• _Activity_
Because only the text is wanted, repeat the records below exactly and omit the pictures.

• _Material for the task_
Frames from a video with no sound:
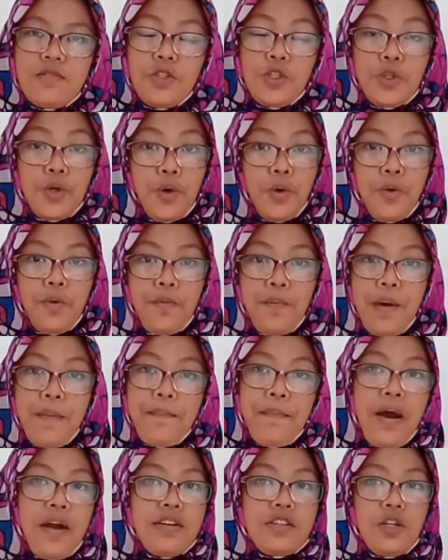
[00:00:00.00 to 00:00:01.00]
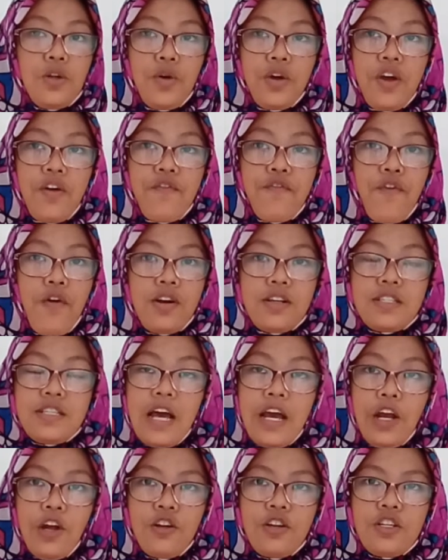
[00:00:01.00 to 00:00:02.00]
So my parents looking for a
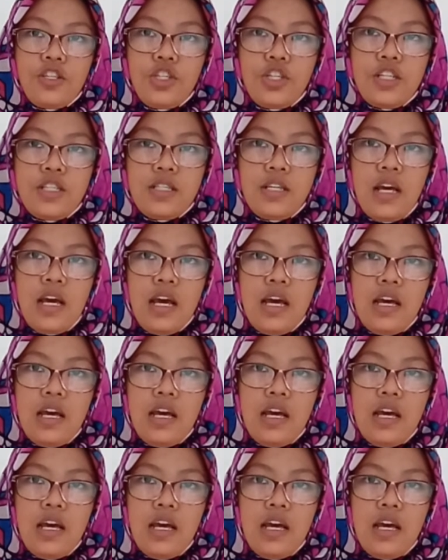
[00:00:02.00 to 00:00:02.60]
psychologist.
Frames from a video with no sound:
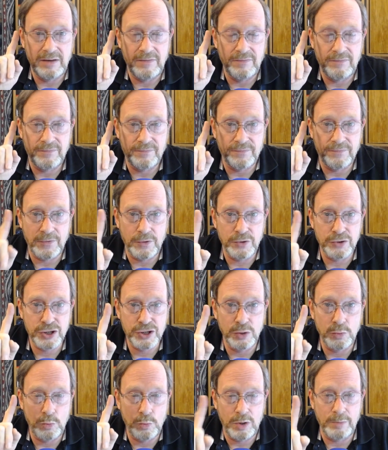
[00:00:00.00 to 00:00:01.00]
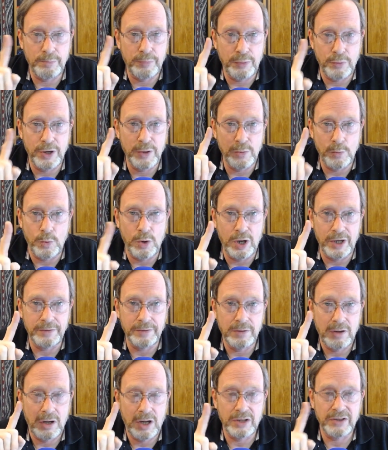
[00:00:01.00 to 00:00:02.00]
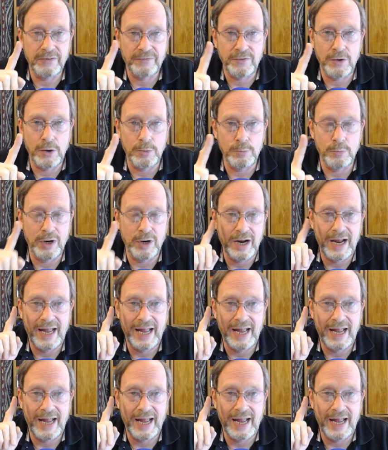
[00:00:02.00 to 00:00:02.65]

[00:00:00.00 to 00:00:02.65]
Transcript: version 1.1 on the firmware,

• _Written solution_
Frames from a video with no sound:
[00:00:00.00 to 00:00:01.00]
[00:00:01.00 to 00:00:02.00]
So my parents looking for a
[00:00:02.00 to 00:00:02.60]
psychologist.
Frames from a video with no sound:
[00:00:00.00 to 00:00:01.00]
[00:00:01.00 to 00:00:02.00]
[00:00:02.00 to 00:00:02.65]

[00:00:00.00 to 00:00:02.65]
Transcript: version 1.1 on the firmware,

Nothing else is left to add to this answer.